When a third-party processes or stores the data, it can be confusing as to what your responsibilities are. It helps to understand the roles in the new regulations. I’ll lay out an example as it applies to customers of hosted software usage Analytics Solutions.
GDPR refers to the “data subject.” This is the end user – the individual you’re collecting information about. The “data controller” is your company, and the “data processor” is the hosted software usage Analytics Solution provider. That means, as a customer of the hosted solution provider, you are a data controller. Even though it stores, works with, and augments information on your behalf, the hosted solution provider is the data processor and you are the data controller. The provider may only process a data subject’s personal information based on your direction. In short, as data controller, you are accountable under GDPR to assure that the principles are met. This includes verifying that the principles and requirements of GDPR have been met by the provider. Hosted software usage analytics solution provider should be able to provide a summary of its GDPR readiness for its internal processes and technology upon request.
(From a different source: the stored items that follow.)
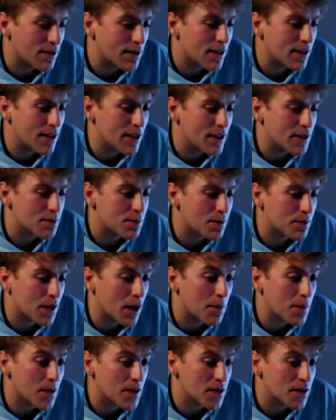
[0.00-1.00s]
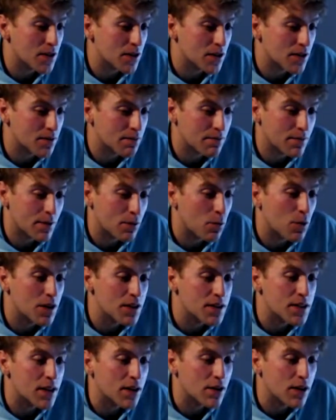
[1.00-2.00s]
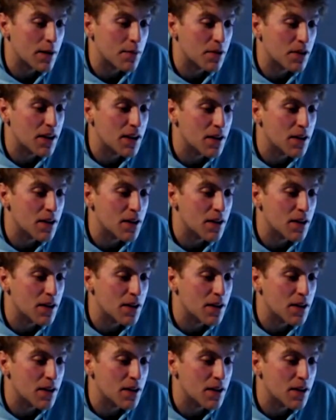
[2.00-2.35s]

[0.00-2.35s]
these companies are the ones that are able to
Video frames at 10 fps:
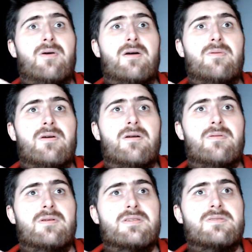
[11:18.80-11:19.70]

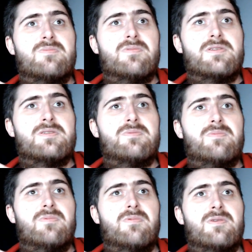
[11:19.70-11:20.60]
was
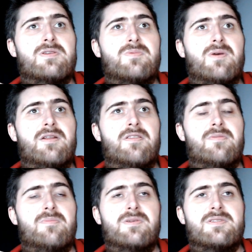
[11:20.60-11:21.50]
one of
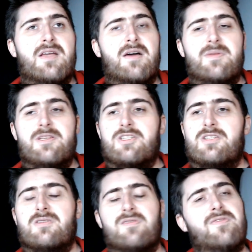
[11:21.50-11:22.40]
them, wasn't it? I mean, she
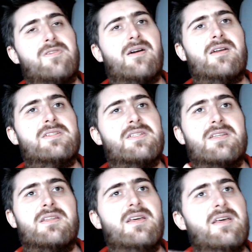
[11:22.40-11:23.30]
took for
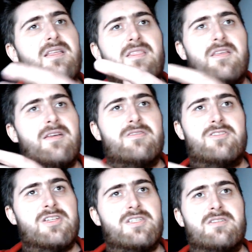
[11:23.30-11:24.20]
granted that
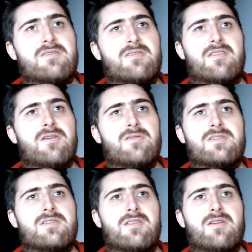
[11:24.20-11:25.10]
just
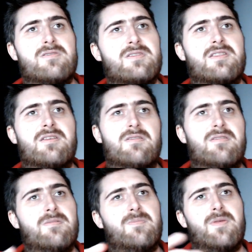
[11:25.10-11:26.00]

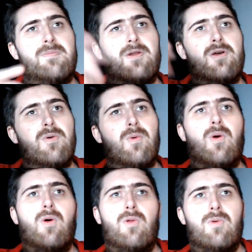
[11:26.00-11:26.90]
the blue
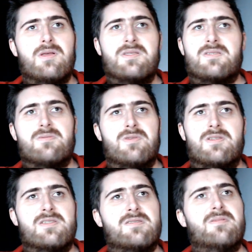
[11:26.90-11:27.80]
wall was
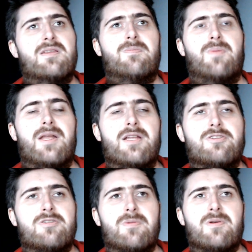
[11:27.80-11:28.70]

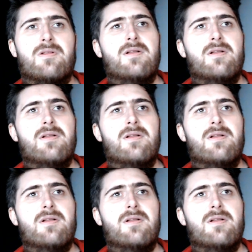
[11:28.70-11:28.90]
impenetrable.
Do We Need Consent from the Data Subject?
As the data controller, one of the big questions of GDPR compliance revolves around getting consent from the data subject. Under previous regulations, the bar was somewhat lower here, and the data controller could satisfy this requirement by gaining consent through licensing terms, click-throughs, and other means. That is no longer the case.
However, the regulations may actually ease this process for you. When it comes to processing data to protect the legitimate interests, such as the prevention of fraud (e.g., software piracy or license overuse) or the use of data to improve products of the data controller or third party, you do not need to gain consent. There are several details in the regulations that lay out specifics to that end.
It’s understandable that even if there’s a legal basis for not gaining consent, you may still want to, especially in certain geographies or customer bases. The consent mechanism should not be buried in a EULA but presented in a separate screen. Additionally, users should be able to change their preference (opt-in or opt-out) at a later time.
You also need to address the fairness and transparency principle, in which you must include the legal basis in your privacy notice, state if it’s being shared with a third party, and that the processing may occur in the United States.
Minimizing Your Risk
In the Court of Justice of the European Union opinion for Breyer v Bundesrepublik Deutschland, Case C-582/14, 12 May 2016, IP address combined with ISP records would constitute personal data in the hands of the website provider. But more broadly there could be applicability: even if you’re not an ISP if you “could keep [the IP address] indefinitely and could request at any time from the Internet access service provider additional data to combine with the IP address in order identify the user.”
Overall, when collecting personal information and providing it to a third party, only collect the minimum necessary to meet your objectives. For example, with Revulytics Compliance Intelligence customers have the ability to collect organization IP address and other application and machine environment data. Collecting this data in the clear may aid in the identification of an infringing organization.
GDPR compliance isn’t as complex as it may seem – and it can easily be accomplished without disrupting your business practices.